The pictures are to be left out when the listing below is reproduced word for word.

+---+

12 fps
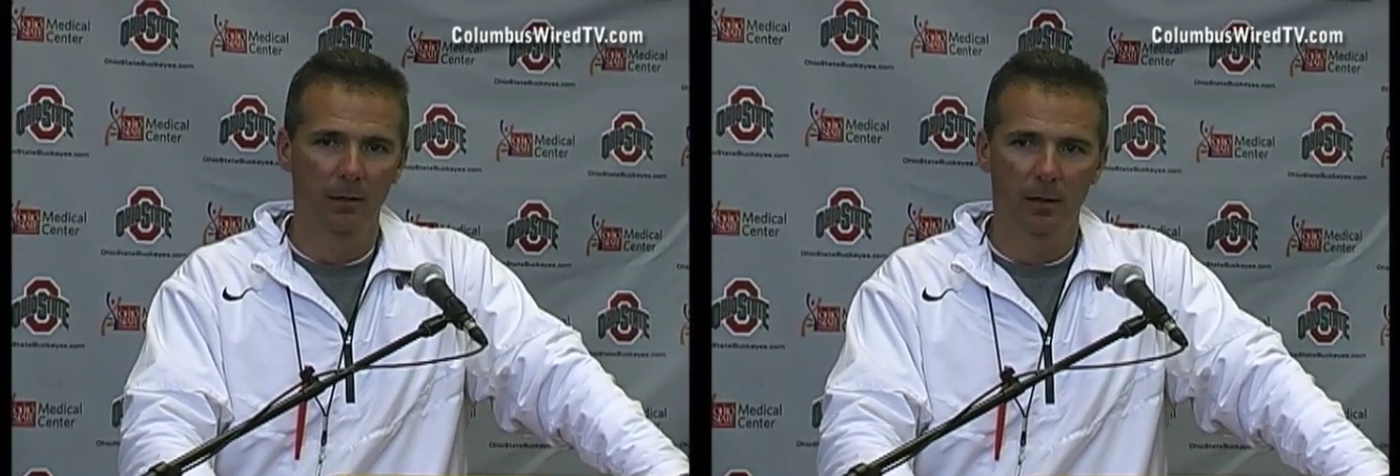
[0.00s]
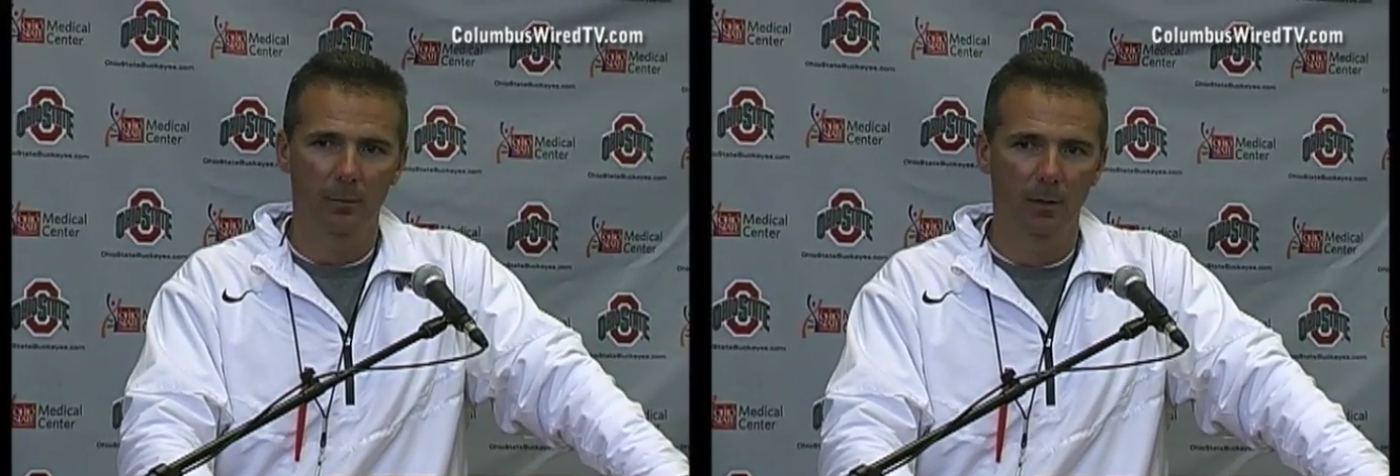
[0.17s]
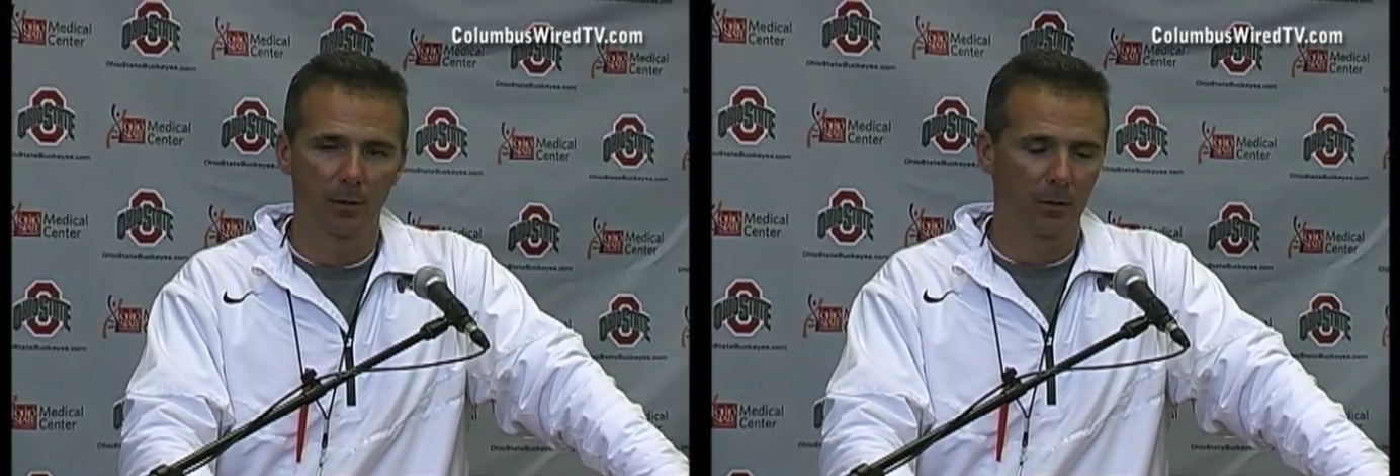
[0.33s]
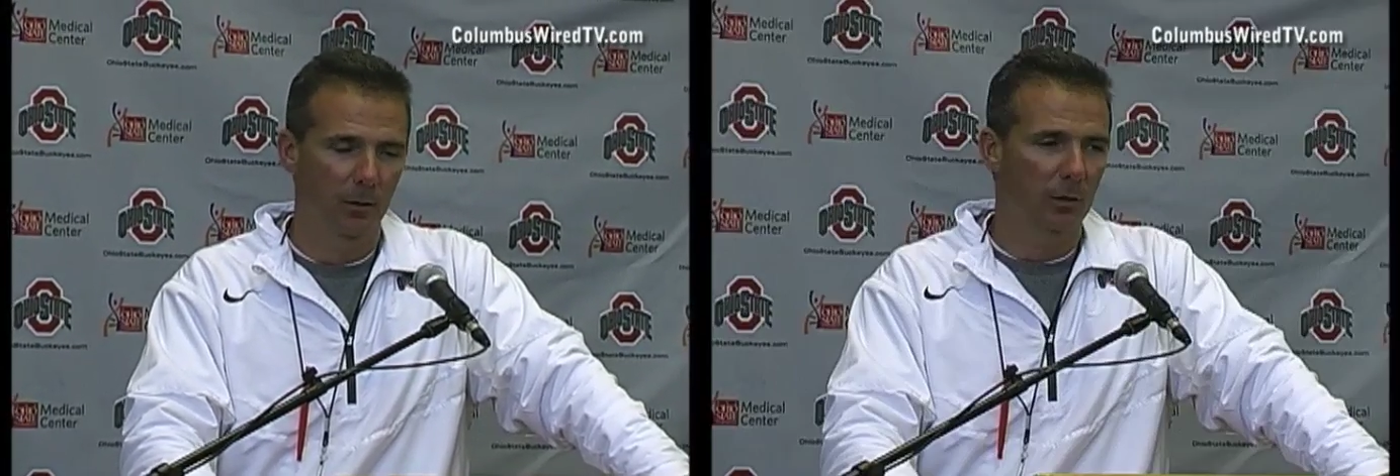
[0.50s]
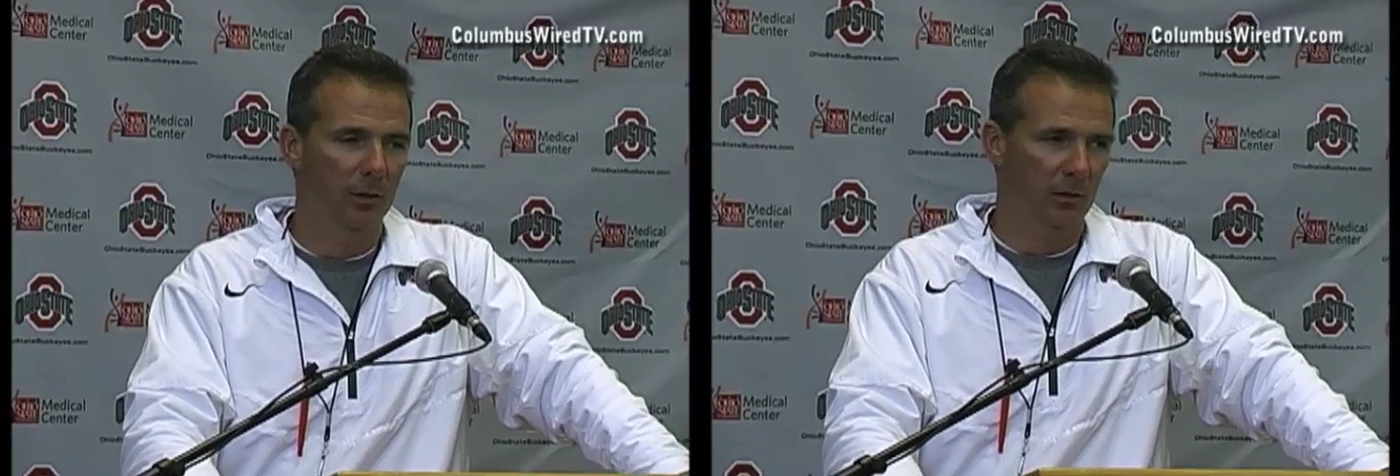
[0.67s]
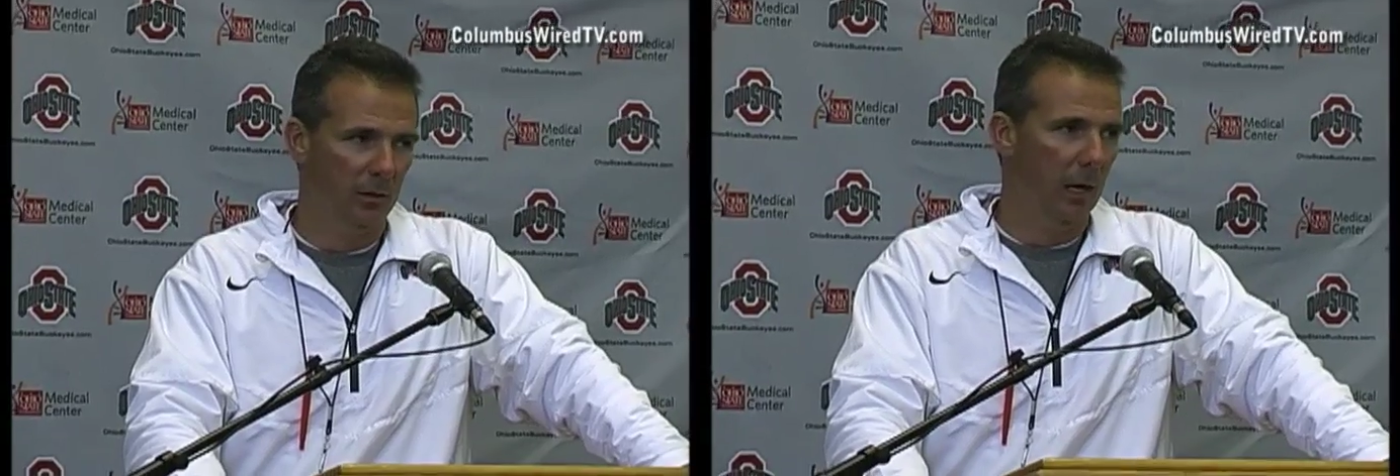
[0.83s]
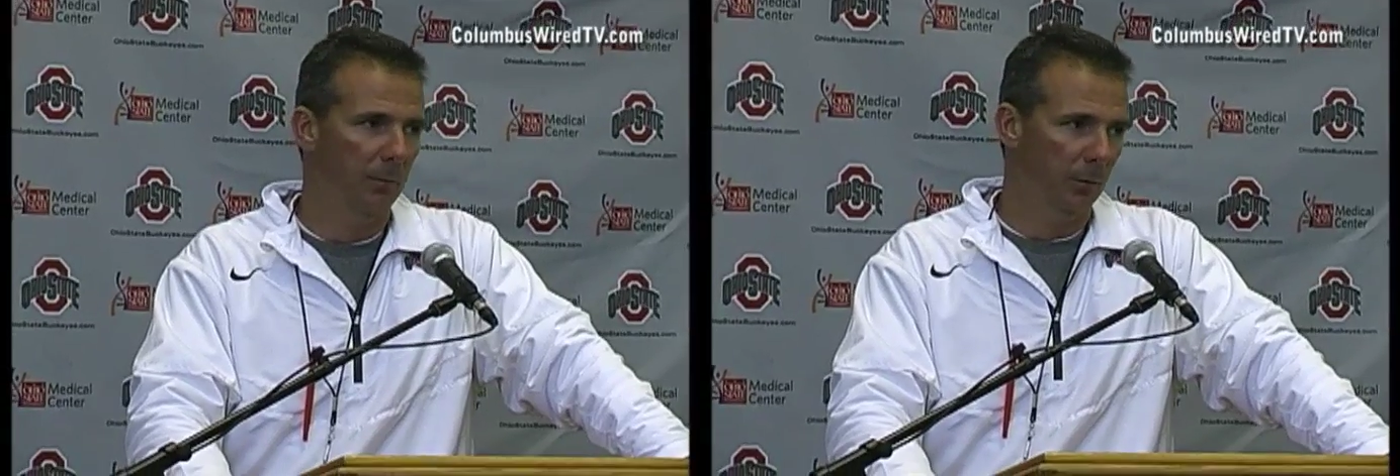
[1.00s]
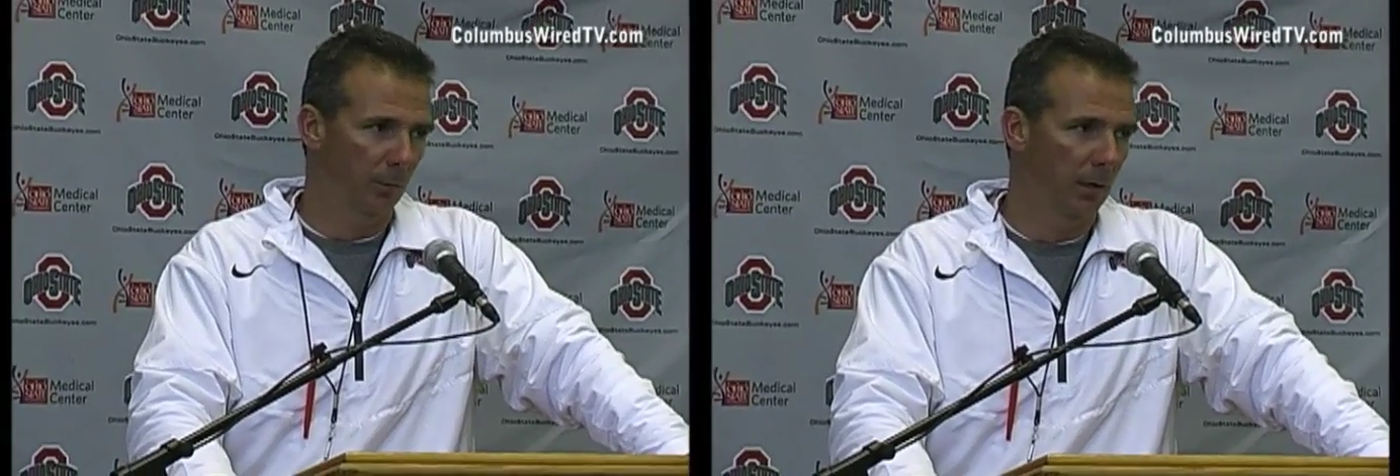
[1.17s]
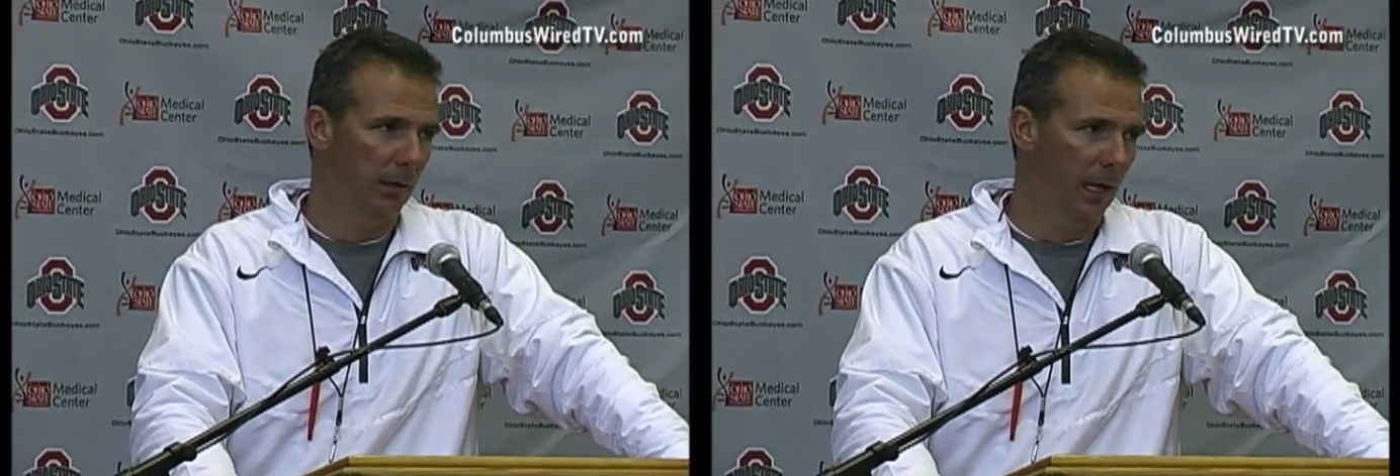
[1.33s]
I mean, you can stop the run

+---+

• **EXERCISE RESPONSE**
12 fps
[0.00s]
[0.17s]
[0.33s]
[0.50s]
[0.67s]
[0.83s]
[1.00s]
[1.17s]
[1.33s]
I mean, you can stop the run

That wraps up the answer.